This may be a bit graphic, but I wanted to share my own experience in hopes that it may help someone else with their own grief.

Tuesday, March 20, 2012

Secret Scatter

That time after the memorial at R's was really special. We felt (or I felt) like R, H and I were connected on some weird spiritual level. I felt like everything was going as it should. I asked for some plastic baggies and then opened the Urn myself. I transferred some of the ashes from the urn into a baggie for each one of us. I had told the boys beforehand that there would be chunks mixed in with the ashes so they would be prepared. When bones or teeth aren't consumed by the fire, the remains go through a grinder so there are some "chunks."  It was something I was glad I knew beforehand. About midnight we loaded up in the car and drove together to the sprinkling place.

The "Wish You Were Here" album was our soundtrack while we drove. We were not exactly jovial, but I don't remember it being too solemn on the car ride. I had seen a sign earlier that day, and I knew where my ashes were going. We parked a ways from where we would end up, what we were about to do wasn't really legal so we didn't want to draw attention to ourselves. As we reached where we were going, I noticed that the lights that were usually on were all out, it was dark and quiet. Weird and wonderful... just proving I had made the right decision. The boys also put some of their ashes in the stream. (The stream where the beaver lives... inside joke.)

We stood there together and after the ashes were spread there came a great breeze. So I told the boys about the night Allen and I were out with another girl (his girlfriend at the time) and we were playing a game... we said the next song that came on the radio was Allen's nickname. The song that came on was Lynyrd Skynyrd's "Call Me the Breeze." Allen said everyone in the world was born with so many "redneck" points and he spent all his on Lynyrd Skynyrd (LOL). We all smiled. I think I shed a few tears. We walked around for a while. I just felt I was communing with nature and the fact that I was closing a chapter. And I felt a little guilty for saving some ashes to take home.

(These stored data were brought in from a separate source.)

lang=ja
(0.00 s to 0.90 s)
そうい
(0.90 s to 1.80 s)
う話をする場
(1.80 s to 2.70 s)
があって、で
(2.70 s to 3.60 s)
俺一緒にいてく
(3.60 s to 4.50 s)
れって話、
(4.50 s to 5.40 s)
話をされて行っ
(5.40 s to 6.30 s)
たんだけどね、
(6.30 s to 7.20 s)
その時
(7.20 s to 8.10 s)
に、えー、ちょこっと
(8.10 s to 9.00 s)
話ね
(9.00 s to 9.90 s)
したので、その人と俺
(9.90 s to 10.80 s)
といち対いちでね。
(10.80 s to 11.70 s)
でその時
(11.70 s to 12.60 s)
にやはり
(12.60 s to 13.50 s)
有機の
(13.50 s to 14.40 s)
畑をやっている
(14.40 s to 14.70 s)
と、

We had talked many, many times about what we wanted done when we passed. I wanted to be scattered and finally he said he wanted the same thing. He did not want me to have ashes at home to worry over and take up space at home. I just wasn't ready to let all of him go. We drove back to R's house, which I have come to think of as my sanctuary. I have my own key and an open invitation to use the house as I will, as I need. Who could ask for better friends?

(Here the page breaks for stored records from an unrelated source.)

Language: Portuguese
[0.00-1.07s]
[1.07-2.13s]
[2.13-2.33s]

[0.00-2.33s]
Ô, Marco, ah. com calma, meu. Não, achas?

We drove back, R fell asleep on the way. H and I talked and talked. I don't know how much sleep I got, I don't really remember if I stayed one or two more days. I may have gone back right after... it's all blurry to me now. I know that by this time I was wanting some sort of grieving manual with a time frame. I wanted to know when the hurt would stop, when I would feel like a person again. When I wouldn't feel like I couldn't make decisions on my own.... I hadn't even figured out if I could afford to live alone, but I couldn't imagine leaving my home. It's mine...

It's where my stuff is.
Where our stuff is.
What about all the stuff?

The next day I know I went to visit Nana. I took her the Urn that had been at the service to give to Allen's mom. She had mentioned when I gave her the little urn at the service that she was going to open it and share with his mom. I told her not to because I had plenty of ashes to share and I'd be glad to give her some. I liked my shipping container better than the urn, so I had sealed the urn after taking out ashes to scatter and that was what I took to Nana.

Nana tried to tell me that I needed to keep the urn, or that they'd pay me for it. I felt it was one of the least things I could do for his mom. I wanted her to understand that I'd never tried to keep them apart, that I had always wanted them to have a relationship. I don't know if she understood any of that in my gesture, I doubt it, but it made me feel better.

At this point, anything I could think of to do to feel any better at all was what I did.